Мама поднимает свои старые худые руки, которые предают ее лицо. Они говорят, что лицо на подушке — мираж. Мама тянет к себе фотографию, зажав ее между указательным и средним пальцами. Мне ничего не стоит отнять у нее фотографию, но я не делаю этого. Она не смотрит на Эллу — не может или не хочет.
— Наша привязанность друг к другу была болезненной. Вот и все, Стелла. Попроси она меня, и я бы осталась с ней до конца дней.
Мама выдыхает, вдыхает, выдыхает, вдыхает.
— Больно? — спрашиваю я.
— Нет, — отвечает она.
— Да, больно, — говорю я.
— Нет, — говорит она.
Я сижу на краю кровати и держу ее за руку. Она пытается отнять руку, но я не выпускаю. У нее урчит в животе. Мы обе вздрагиваем. Я никогда не слышала, чтобы у мамы урчало в животе. Она сжимается, точно хочет спрятаться под одеялом. Она умоляюще смотрит: «Оставь меня в покое, ступай своей дорогой». Но я не ухожу.

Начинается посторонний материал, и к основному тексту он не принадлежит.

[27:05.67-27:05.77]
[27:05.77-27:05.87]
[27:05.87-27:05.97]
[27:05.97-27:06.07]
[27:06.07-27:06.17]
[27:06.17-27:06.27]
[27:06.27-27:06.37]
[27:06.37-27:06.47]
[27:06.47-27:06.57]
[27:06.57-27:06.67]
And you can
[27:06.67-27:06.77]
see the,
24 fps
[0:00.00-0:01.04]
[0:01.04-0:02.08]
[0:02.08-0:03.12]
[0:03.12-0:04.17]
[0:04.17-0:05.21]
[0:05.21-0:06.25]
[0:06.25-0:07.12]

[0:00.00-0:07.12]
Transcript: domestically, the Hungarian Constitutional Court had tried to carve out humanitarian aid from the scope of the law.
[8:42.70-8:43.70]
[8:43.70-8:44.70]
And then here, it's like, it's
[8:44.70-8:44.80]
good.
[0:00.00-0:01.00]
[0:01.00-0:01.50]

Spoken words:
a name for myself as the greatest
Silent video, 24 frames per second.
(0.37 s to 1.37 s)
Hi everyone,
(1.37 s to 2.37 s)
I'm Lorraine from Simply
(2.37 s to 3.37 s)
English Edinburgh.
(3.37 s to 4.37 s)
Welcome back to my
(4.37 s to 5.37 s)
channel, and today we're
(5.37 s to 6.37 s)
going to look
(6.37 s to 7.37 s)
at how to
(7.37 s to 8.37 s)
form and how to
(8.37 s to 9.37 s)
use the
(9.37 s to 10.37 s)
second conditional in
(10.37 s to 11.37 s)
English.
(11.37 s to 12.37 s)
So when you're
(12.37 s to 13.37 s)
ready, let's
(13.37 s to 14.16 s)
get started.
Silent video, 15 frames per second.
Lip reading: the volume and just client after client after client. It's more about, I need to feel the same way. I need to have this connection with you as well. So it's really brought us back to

— Ты не умрешь в одиночестве, — говорю я.
— Но я так хочу, — шепчет она.
— Я побуду с тобой, — говорю я, сжимая ей руку.
А потом она пукает. Мама пускает вонючие, хриплые, хлюпающие газы, которые, должно быть, спрятались в ее теле, еще когда она в детстве решила стать деревом. Мама пукает, смотрит на меня и говорит: «Уходи», а потом закрывает глаза, сглатывает и умирает. Я наклоняюсь к ее уху.
— Теперь ты стала деревом, — шепчу я.
Я снимаю туфли и ложусь на кровать рядом с ней. Полежу здесь немножко. Позже надо будет погладить белую блузку, обмыть ее старое тело и расчесать красивые длинные волосы, с которыми я любила играть в детстве, хотя ей и не нравилось, когда я дотрагиваюсь до нее.